▸ DATA FOR PROCESSING
[Start of section]
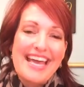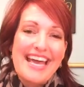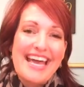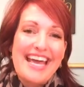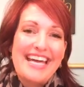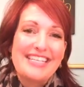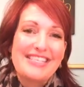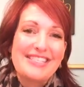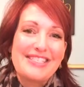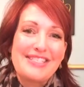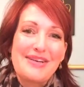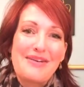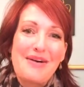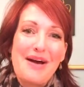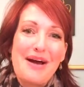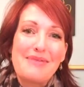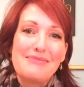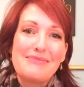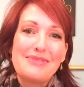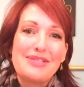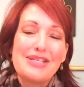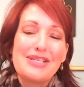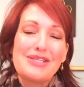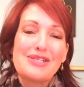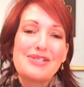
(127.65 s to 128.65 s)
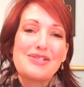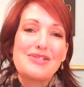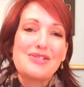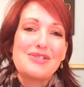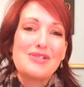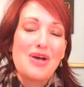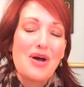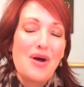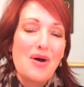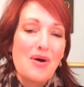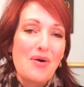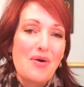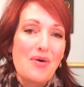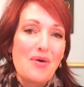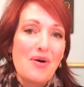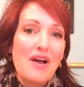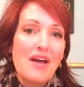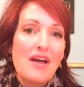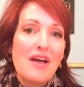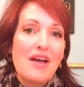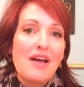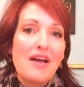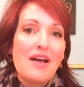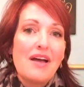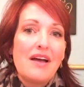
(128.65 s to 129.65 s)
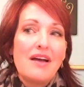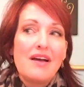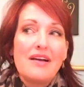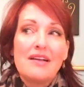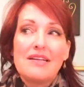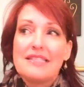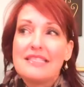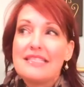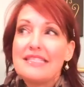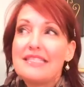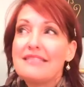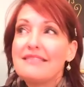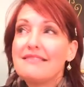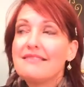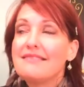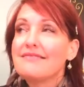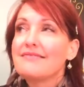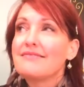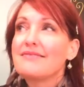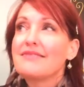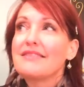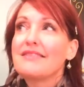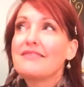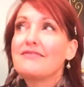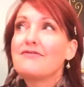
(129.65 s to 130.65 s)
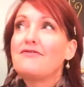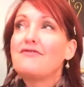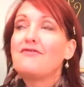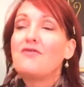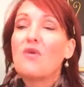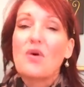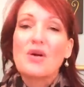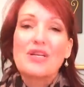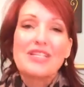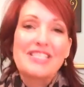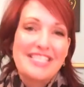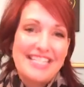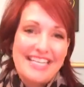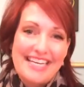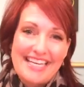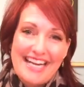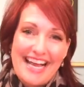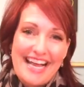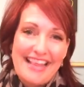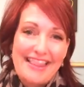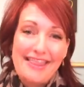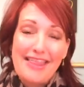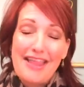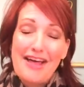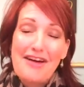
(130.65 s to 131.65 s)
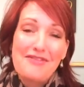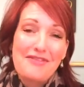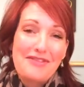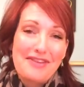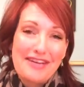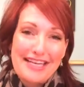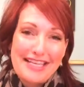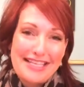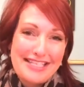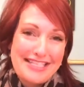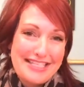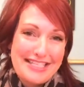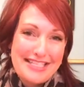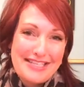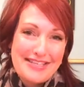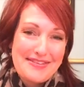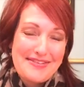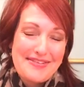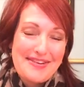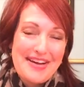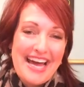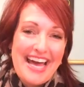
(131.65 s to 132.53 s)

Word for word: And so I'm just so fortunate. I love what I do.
[End of section]
[Start of section]
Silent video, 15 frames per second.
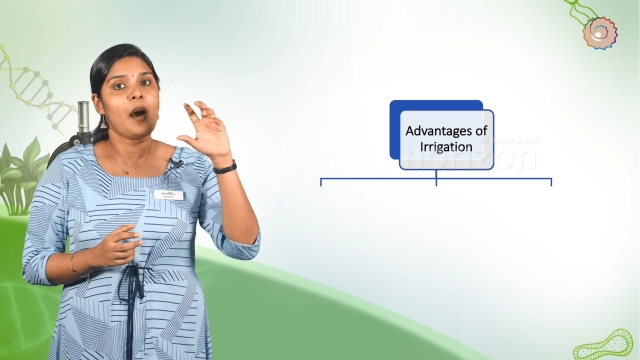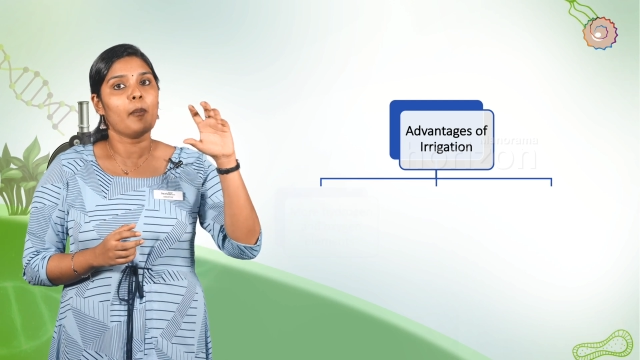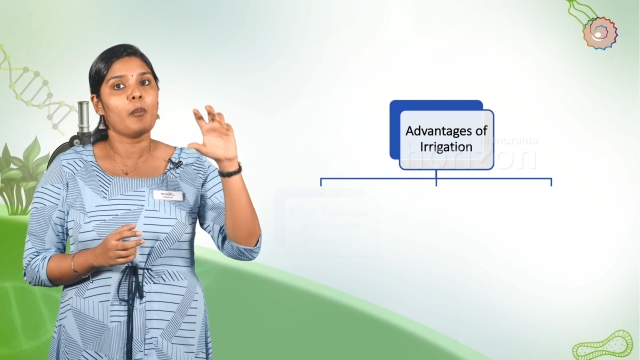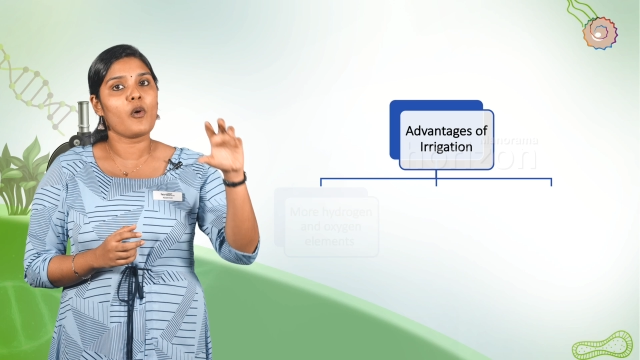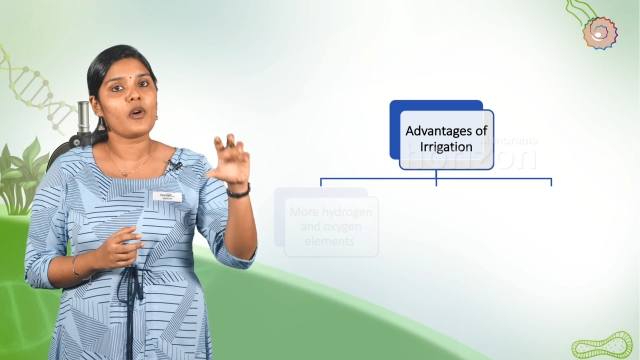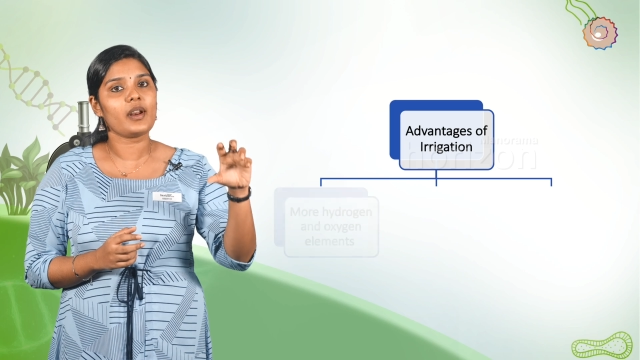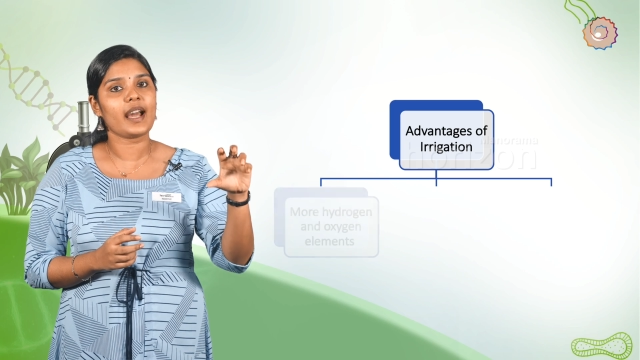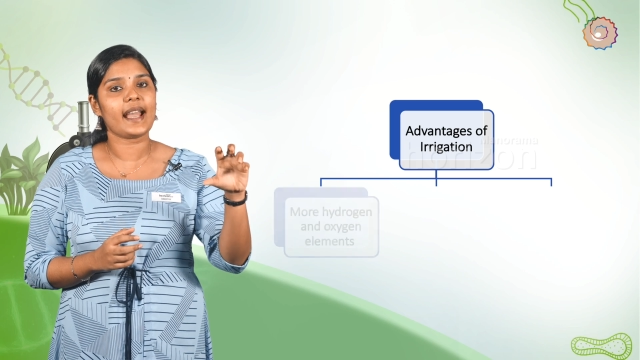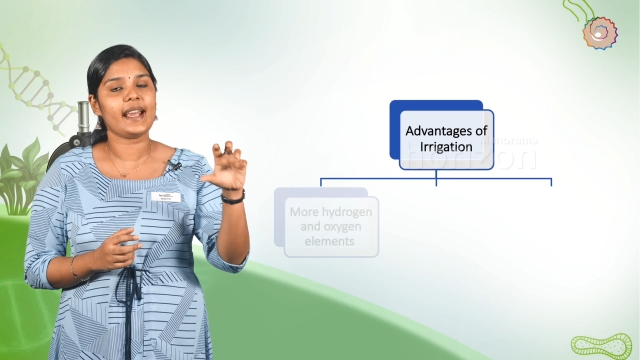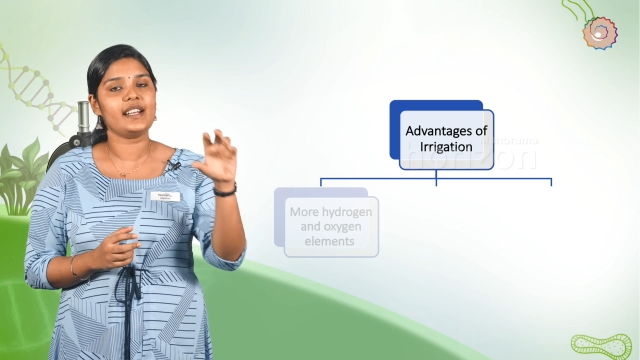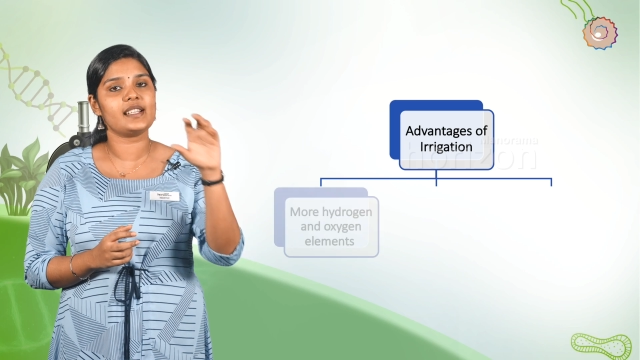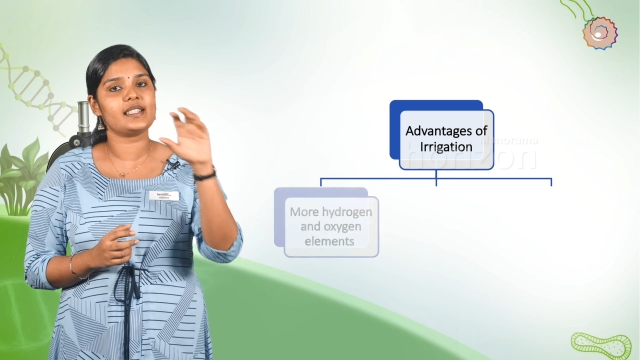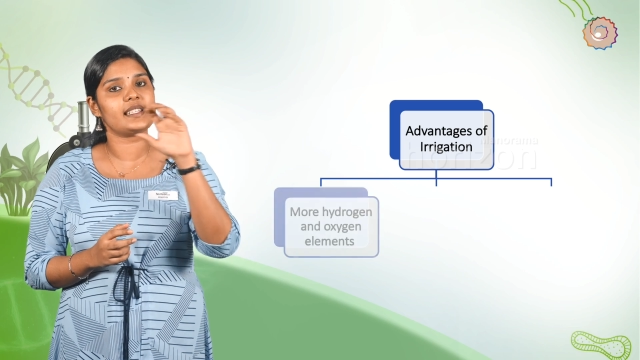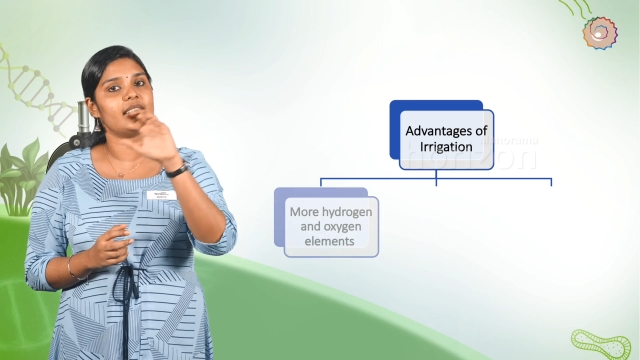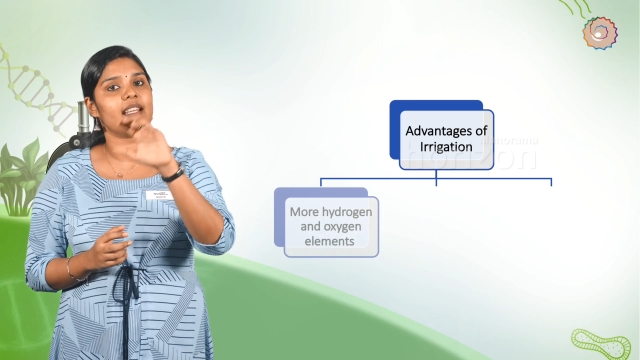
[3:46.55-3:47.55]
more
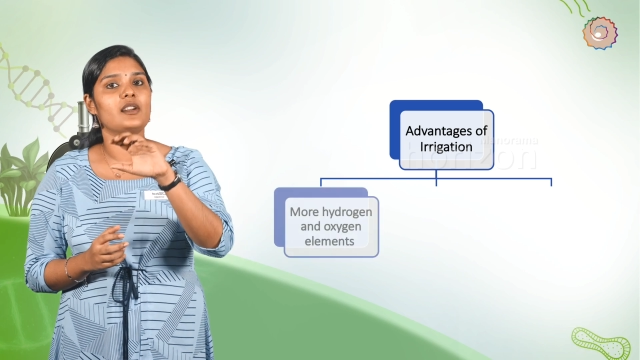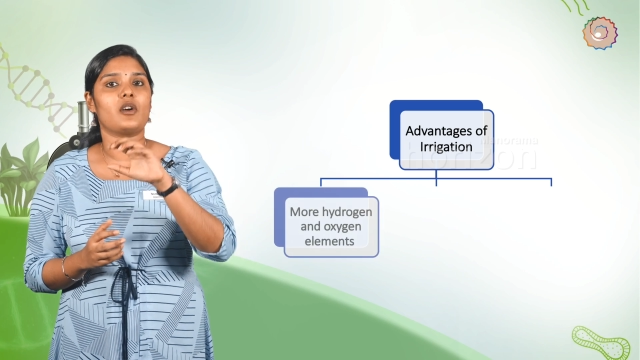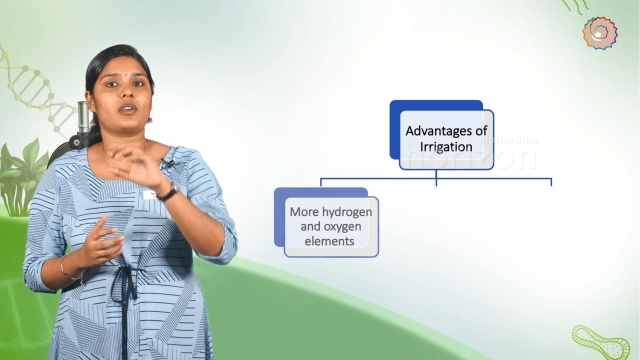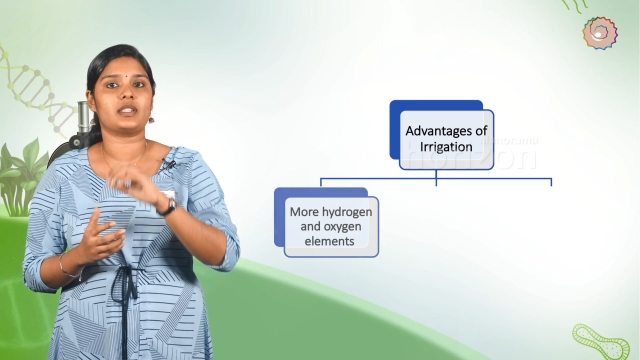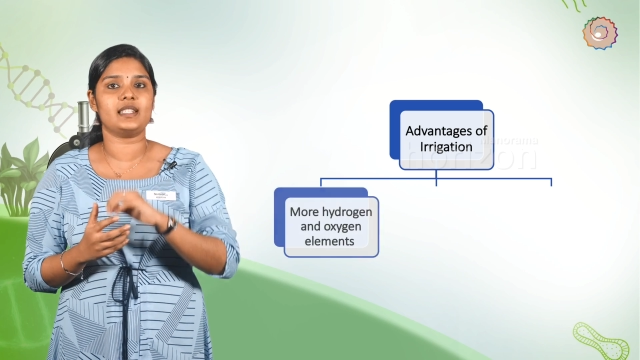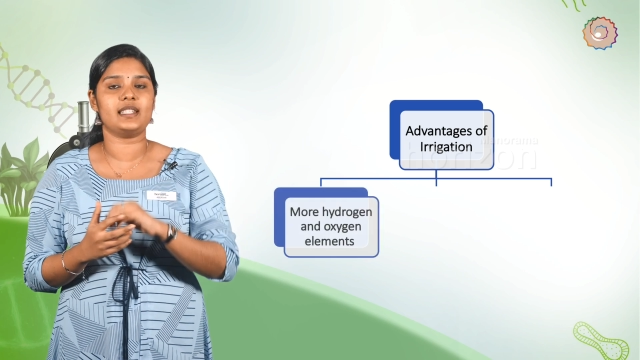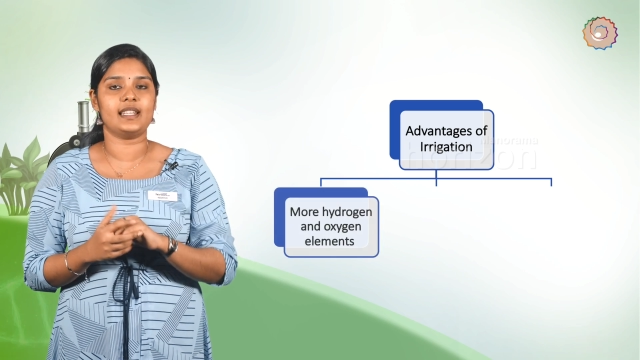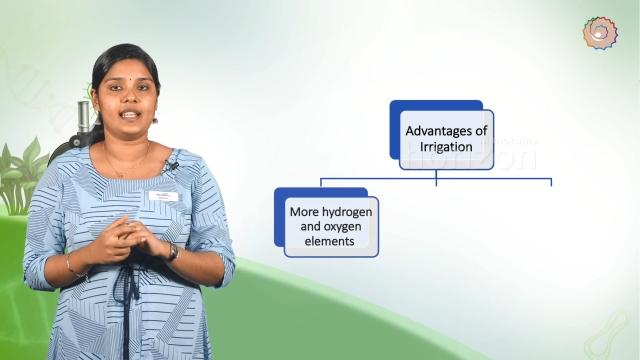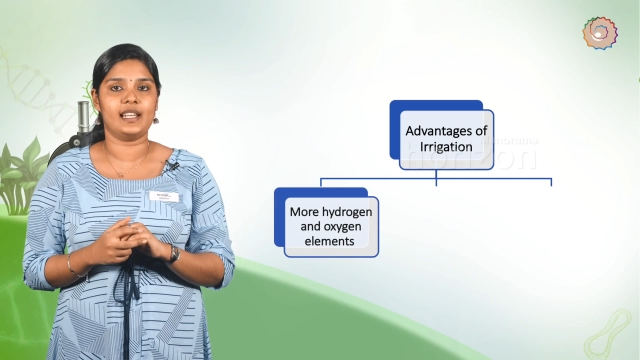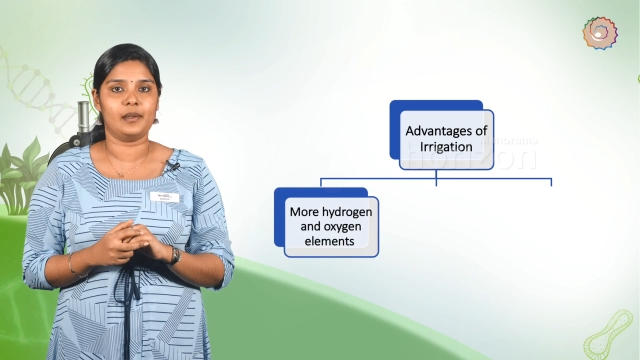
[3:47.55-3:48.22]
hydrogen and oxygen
[End of section]
▸ WHAT YOU ARE ASKED TO DO
Only one stretch of the listing is wanted: the lines starting at the one with "(127.65 s to 128.65 s)" and ending at the one with "Word for word: And", copied exactly and free of pictures.

▸ WRITTEN REPLY
(127.65 s to 128.65 s)
(128.65 s to 129.65 s)
(129.65 s to 130.65 s)
(130.65 s to 131.65 s)
(131.65 s to 132.53 s)

Word for word: And so I'm just so fortunate. I love what I do.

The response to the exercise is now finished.